Institute of Sociology
of the Federal Center of Theoretical and Applied Sociology
of the Russian Academy of Sciences

Grigor’eva, Ksenija. (2020). Racial discrimination in policing: dysfunction in the law enforcement system or a social institution? The Journal of Social Policy Studies, 18(2), 299-312.



Grigor’eva, Ksenija. (2020). Racial discrimination in policing: dysfunction in the law enforcement system or a social institution? The Journal of Social Policy Studies, 18(2), 299-312.
ISSN 1727-0634
DOI 10.17323/727-0634-2020-18-2-299-312

Posted on site: 29.06.20

Текст статьи на сайте журнала URL: https://jsps.hse.ru/article/view/11012 (дата обращени 29.06.2020)


Abstract

The different ways law enforcement officials treat members of the ethnic majority as opposed to ethnic minorities has caused heated debate. Some researchers attribute this to the racism of individual police officers or the racist culture of the police. Opponents accuse them of bias and lack of methodological rigor, rightly noting that the mere presence of statistical imbalances or racist conversations in the 'police locker rooms' is not enough for such conclusions. Another subject of controversy is the issue of institutionalizing these differences. The assumption that they are the result of a deliberate public policy suffers from a lack of empirical data that could confirm this. As a result, despite more than a fifty-year period of research on ethnically motivated control, these issues remain unresolved. A characteristic feature of the study of racial discrimination in policing is the fact that it was traditionally conducted as part of a broader study of criminal justice, as a result of which, in most cases, such control was considered to be a police problem or related to dysfunction in law enforcement agencies in general.
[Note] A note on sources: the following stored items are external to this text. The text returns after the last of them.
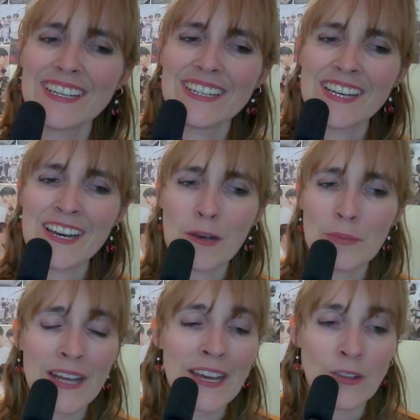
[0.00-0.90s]

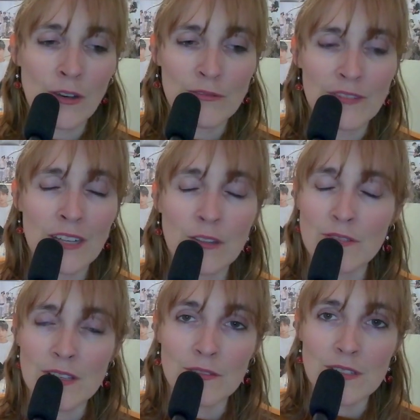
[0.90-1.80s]
But I love
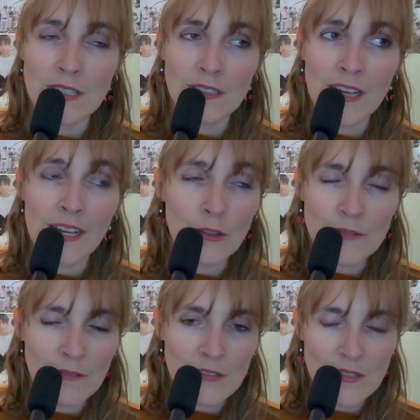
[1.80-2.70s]
17. I
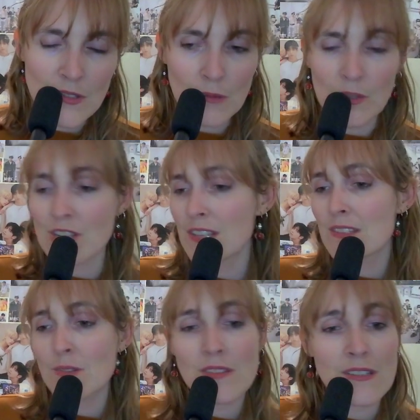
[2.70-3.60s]
love 17 so much. And
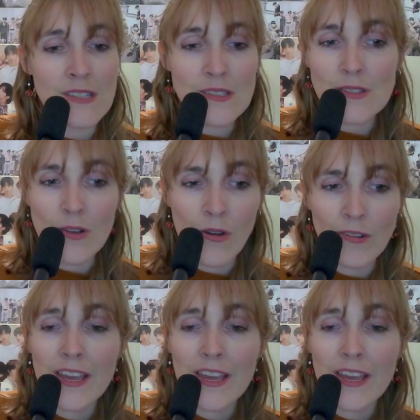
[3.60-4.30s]
seriously, this song,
The possibility of participating in the implementation of ethnically motivated control of state and non-governmental organizations not participating in law enforcement, as a rule, was not even considered. The empirical base of such studies comes from observations, statistics and opinion polls. At the same time, documentary sources in the vast majority of cases remained outside the scope of researchers. The article is aimed at demonstrating the possibilities offered by the analysis of documents in the study of racial discrimination in policing, correcting some common ideas about this phenomenon, as well as outlining ways to study it more comprehensively.